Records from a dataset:
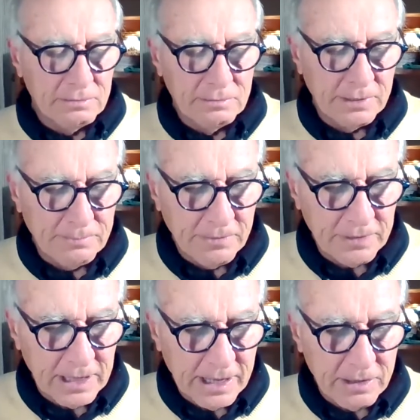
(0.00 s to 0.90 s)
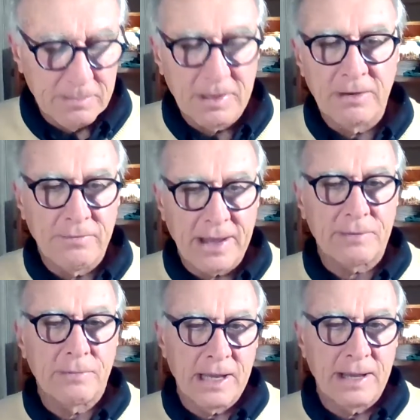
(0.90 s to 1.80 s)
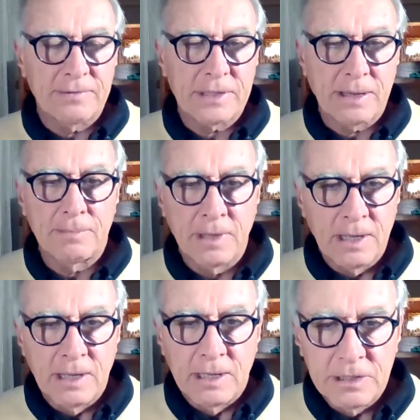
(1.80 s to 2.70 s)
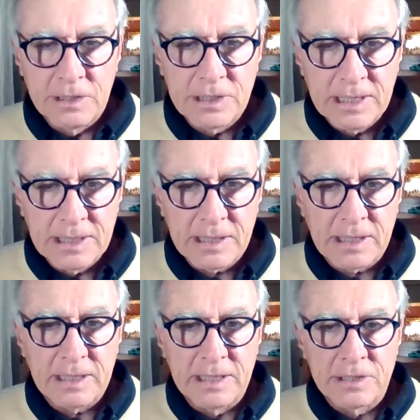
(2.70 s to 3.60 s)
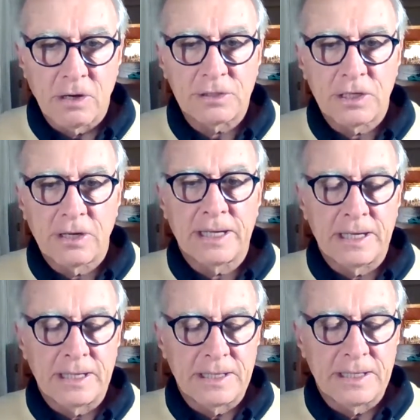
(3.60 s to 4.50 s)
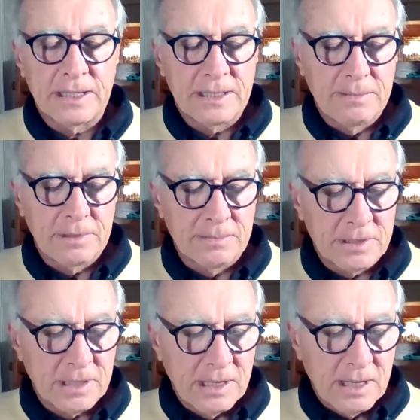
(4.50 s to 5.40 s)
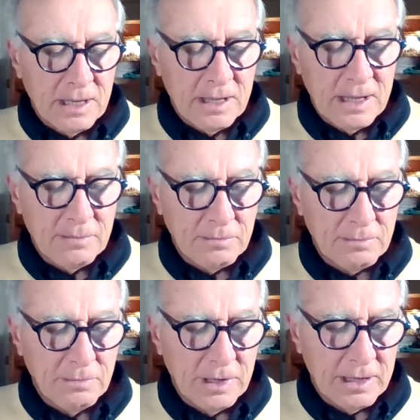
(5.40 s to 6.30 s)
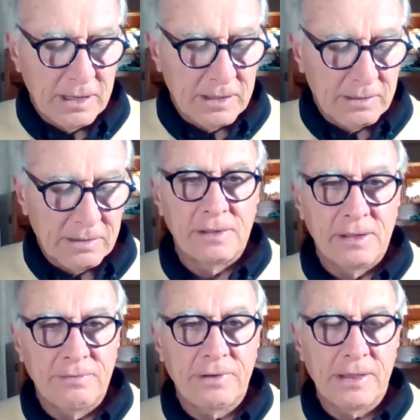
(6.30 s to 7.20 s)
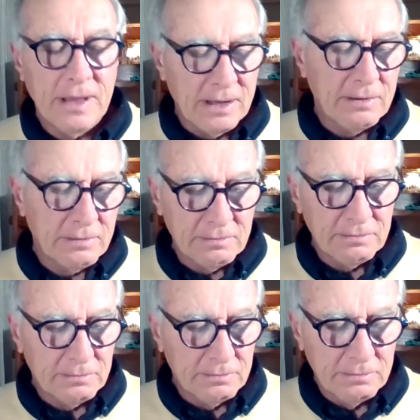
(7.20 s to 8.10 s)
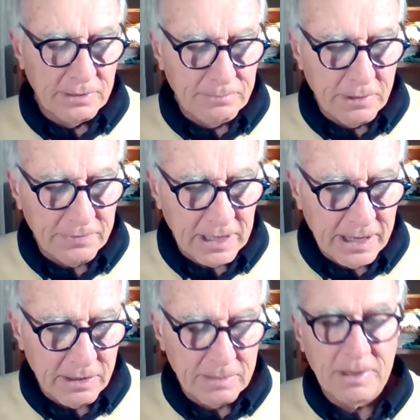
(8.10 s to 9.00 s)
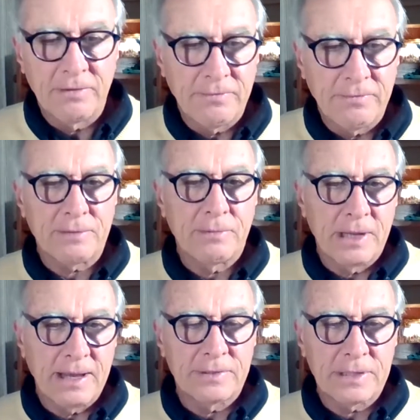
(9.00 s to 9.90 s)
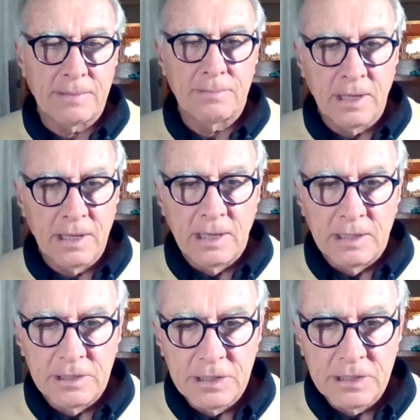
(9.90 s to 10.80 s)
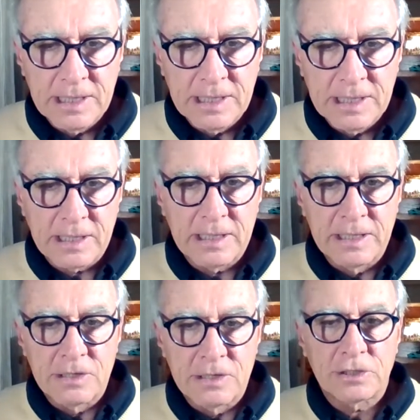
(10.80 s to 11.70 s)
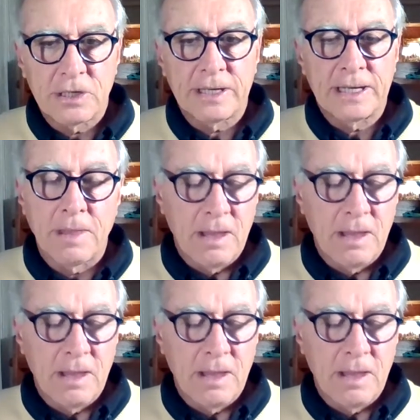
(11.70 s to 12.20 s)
we're perfectly healthy, but in fact we have some disease that is not showing any symptoms, then if we think we're perfectly healthy, but in fact we have some disease that is not showing.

Problem to work on => Find the line containing "(5.40 s to 6.30 s)", then extract it and every line after it to the end of the data above, exactly and nothing else, without pictures.

Result of the exercise =>
(5.40 s to 6.30 s)
(6.30 s to 7.20 s)
(7.20 s to 8.10 s)
(8.10 s to 9.00 s)
(9.00 s to 9.90 s)
(9.90 s to 10.80 s)
(10.80 s to 11.70 s)
(11.70 s to 12.20 s)
we're perfectly healthy, but in fact we have some disease that is not showing any symptoms, then if we think we're perfectly healthy, but in fact we have some disease that is not showing.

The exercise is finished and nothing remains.